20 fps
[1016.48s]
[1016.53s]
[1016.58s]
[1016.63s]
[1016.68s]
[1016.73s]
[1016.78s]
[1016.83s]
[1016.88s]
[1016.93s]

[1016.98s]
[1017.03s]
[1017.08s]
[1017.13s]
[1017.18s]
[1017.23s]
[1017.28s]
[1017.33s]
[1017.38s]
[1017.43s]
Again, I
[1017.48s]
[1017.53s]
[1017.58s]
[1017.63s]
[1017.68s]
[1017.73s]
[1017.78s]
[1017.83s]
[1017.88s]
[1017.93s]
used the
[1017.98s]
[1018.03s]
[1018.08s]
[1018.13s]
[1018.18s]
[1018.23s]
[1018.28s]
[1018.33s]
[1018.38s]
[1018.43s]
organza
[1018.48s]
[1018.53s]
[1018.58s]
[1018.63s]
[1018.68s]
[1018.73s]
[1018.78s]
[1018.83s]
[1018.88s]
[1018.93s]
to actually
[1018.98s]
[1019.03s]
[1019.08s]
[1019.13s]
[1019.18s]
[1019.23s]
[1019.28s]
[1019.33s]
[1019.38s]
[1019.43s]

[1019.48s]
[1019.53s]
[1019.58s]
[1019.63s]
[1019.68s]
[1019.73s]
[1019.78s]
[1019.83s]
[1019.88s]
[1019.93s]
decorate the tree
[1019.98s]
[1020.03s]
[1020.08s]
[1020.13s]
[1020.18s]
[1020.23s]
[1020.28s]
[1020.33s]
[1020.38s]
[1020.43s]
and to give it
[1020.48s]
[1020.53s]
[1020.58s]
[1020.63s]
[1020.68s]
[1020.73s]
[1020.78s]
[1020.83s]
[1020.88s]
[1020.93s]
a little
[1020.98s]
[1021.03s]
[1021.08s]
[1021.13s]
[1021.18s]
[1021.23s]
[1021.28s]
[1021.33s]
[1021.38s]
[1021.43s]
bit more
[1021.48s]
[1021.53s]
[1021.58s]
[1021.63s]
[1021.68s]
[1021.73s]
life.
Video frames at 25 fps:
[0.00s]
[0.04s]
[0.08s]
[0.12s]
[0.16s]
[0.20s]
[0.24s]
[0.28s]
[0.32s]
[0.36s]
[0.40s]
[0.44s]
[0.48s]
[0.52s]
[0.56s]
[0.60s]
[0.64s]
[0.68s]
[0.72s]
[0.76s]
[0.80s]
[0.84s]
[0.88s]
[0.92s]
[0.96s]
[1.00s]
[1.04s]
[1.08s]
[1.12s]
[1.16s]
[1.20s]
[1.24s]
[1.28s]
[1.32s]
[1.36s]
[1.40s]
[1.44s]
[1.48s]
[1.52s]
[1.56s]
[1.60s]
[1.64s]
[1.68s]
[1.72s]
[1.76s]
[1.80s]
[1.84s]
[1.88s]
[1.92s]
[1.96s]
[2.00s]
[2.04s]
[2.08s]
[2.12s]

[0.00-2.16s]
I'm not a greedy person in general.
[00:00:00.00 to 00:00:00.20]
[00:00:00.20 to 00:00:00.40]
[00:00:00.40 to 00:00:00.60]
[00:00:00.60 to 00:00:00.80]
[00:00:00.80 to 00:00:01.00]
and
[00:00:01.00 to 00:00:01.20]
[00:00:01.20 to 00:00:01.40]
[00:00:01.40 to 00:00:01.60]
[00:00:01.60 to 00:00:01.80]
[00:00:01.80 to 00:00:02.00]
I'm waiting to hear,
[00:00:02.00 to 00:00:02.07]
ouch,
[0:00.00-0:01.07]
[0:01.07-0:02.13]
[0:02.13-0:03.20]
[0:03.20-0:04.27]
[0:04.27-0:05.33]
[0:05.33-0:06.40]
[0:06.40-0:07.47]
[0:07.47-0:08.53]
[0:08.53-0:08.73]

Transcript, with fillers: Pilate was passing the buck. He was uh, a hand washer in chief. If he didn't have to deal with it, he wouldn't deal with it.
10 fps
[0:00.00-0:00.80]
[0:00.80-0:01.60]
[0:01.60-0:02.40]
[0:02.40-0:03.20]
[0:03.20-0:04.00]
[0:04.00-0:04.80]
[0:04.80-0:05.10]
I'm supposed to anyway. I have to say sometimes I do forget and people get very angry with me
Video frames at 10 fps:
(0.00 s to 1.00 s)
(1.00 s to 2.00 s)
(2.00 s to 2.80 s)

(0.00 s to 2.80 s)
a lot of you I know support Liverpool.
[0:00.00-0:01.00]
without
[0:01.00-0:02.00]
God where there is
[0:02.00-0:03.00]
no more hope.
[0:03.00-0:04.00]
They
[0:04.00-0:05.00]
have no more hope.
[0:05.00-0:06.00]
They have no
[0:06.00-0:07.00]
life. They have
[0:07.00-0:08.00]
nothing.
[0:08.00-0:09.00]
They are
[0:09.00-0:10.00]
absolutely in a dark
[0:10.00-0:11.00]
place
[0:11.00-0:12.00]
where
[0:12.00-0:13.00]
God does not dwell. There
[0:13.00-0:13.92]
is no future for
□ □ □
*Your instructions*:
Find each line in the data above with the word "Video", then copy it.

*The answer*:
Video frames at 25 fps:
Video frames at 10 fps:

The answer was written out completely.